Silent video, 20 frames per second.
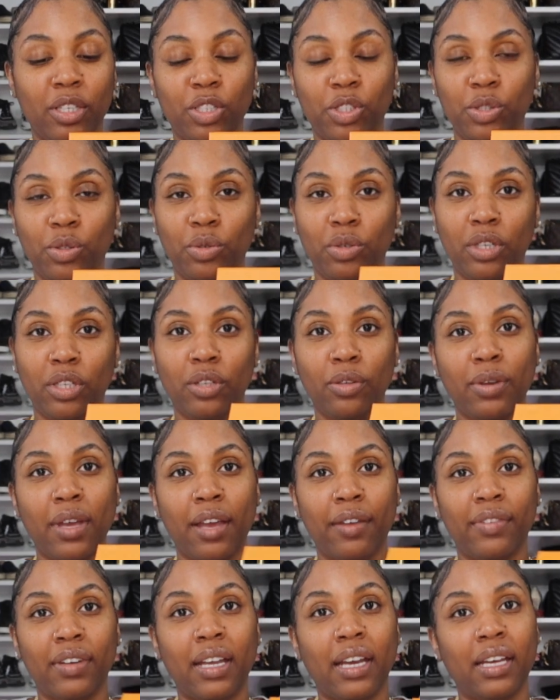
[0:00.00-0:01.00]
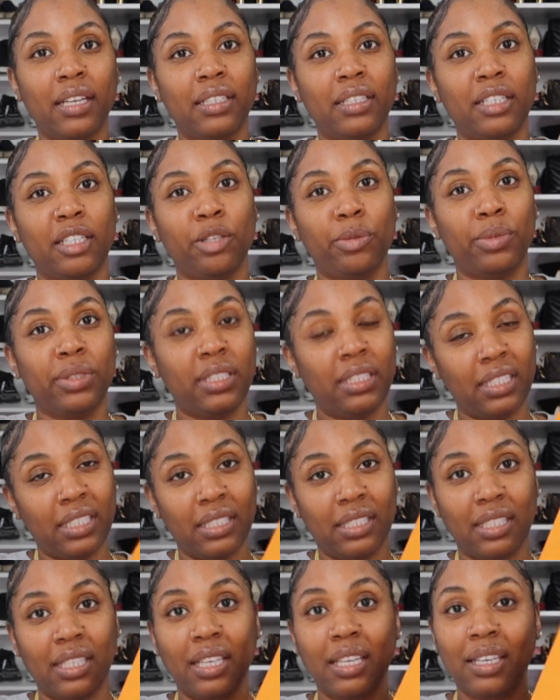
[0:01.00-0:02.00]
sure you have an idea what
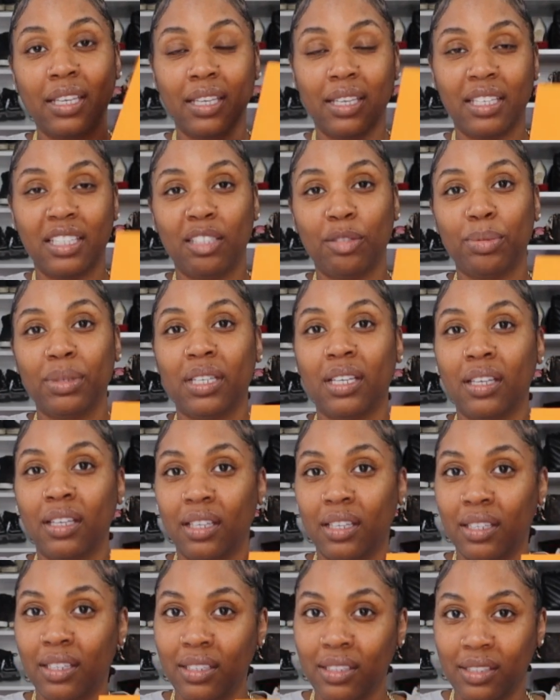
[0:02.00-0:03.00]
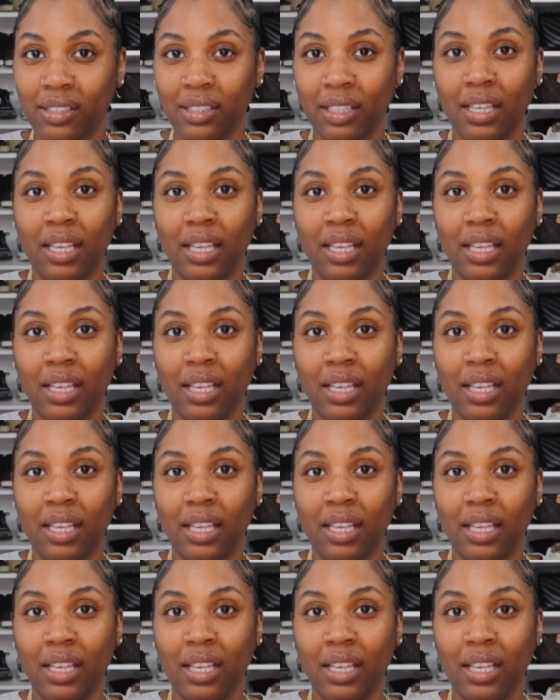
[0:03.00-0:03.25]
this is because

|---|

§ **Aim of the exercise**
All of the data above is to be repeated exactly, with the pictures left out.

§ **Task result**
Silent video, 20 frames per second.
[0:00.00-0:01.00]
[0:01.00-0:02.00]
sure you have an idea what
[0:02.00-0:03.00]
[0:03.00-0:03.25]
this is because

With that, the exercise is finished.